**EXERCISE:** Write out, word for word, the first line of the data below and every line after it through the one containing "[00:38:39.94]".
Segment Start: DATA SHOWN
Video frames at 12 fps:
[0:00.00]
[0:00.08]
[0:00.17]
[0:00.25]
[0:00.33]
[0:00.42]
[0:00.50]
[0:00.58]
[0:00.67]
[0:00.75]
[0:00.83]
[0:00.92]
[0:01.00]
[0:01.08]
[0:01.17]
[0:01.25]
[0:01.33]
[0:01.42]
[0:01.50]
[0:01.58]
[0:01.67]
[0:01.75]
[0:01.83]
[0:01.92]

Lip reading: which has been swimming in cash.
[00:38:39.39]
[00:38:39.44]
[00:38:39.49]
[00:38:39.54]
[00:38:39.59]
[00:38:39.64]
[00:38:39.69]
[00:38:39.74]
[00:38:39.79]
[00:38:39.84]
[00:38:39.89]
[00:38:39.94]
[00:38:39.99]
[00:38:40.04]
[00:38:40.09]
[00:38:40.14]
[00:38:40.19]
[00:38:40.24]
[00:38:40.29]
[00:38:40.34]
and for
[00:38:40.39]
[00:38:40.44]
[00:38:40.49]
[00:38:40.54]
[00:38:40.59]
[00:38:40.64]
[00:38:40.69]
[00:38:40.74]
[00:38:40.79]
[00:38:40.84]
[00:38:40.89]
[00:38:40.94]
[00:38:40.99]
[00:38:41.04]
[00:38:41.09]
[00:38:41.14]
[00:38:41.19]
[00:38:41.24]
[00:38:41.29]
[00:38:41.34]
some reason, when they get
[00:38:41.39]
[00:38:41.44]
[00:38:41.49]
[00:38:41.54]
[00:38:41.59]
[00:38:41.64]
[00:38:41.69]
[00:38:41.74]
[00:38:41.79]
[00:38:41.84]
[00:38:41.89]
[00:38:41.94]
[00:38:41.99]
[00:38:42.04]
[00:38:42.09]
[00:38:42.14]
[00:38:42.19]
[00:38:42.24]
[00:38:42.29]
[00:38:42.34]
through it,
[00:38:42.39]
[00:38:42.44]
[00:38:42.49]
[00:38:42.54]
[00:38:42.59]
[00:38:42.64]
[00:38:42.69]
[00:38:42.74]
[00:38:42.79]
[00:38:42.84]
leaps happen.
Segment End: DATA SHOWN
**RESPONSE AREA:**
Video frames at 12 fps:
[0:00.00]
[0:00.08]
[0:00.17]
[0:00.25]
[0:00.33]
[0:00.42]
[0:00.50]
[0:00.58]
[0:00.67]
[0:00.75]
[0:00.83]
[0:00.92]
[0:01.00]
[0:01.08]
[0:01.17]
[0:01.25]
[0:01.33]
[0:01.42]
[0:01.50]
[0:01.58]
[0:01.67]
[0:01.75]
[0:01.83]
[0:01.92]

Lip reading: which has been swimming in cash.
[00:38:39.39]
[00:38:39.44]
[00:38:39.49]
[00:38:39.54]
[00:38:39.59]
[00:38:39.64]
[00:38:39.69]
[00:38:39.74]
[00:38:39.79]
[00:38:39.84]
[00:38:39.89]
[00:38:39.94]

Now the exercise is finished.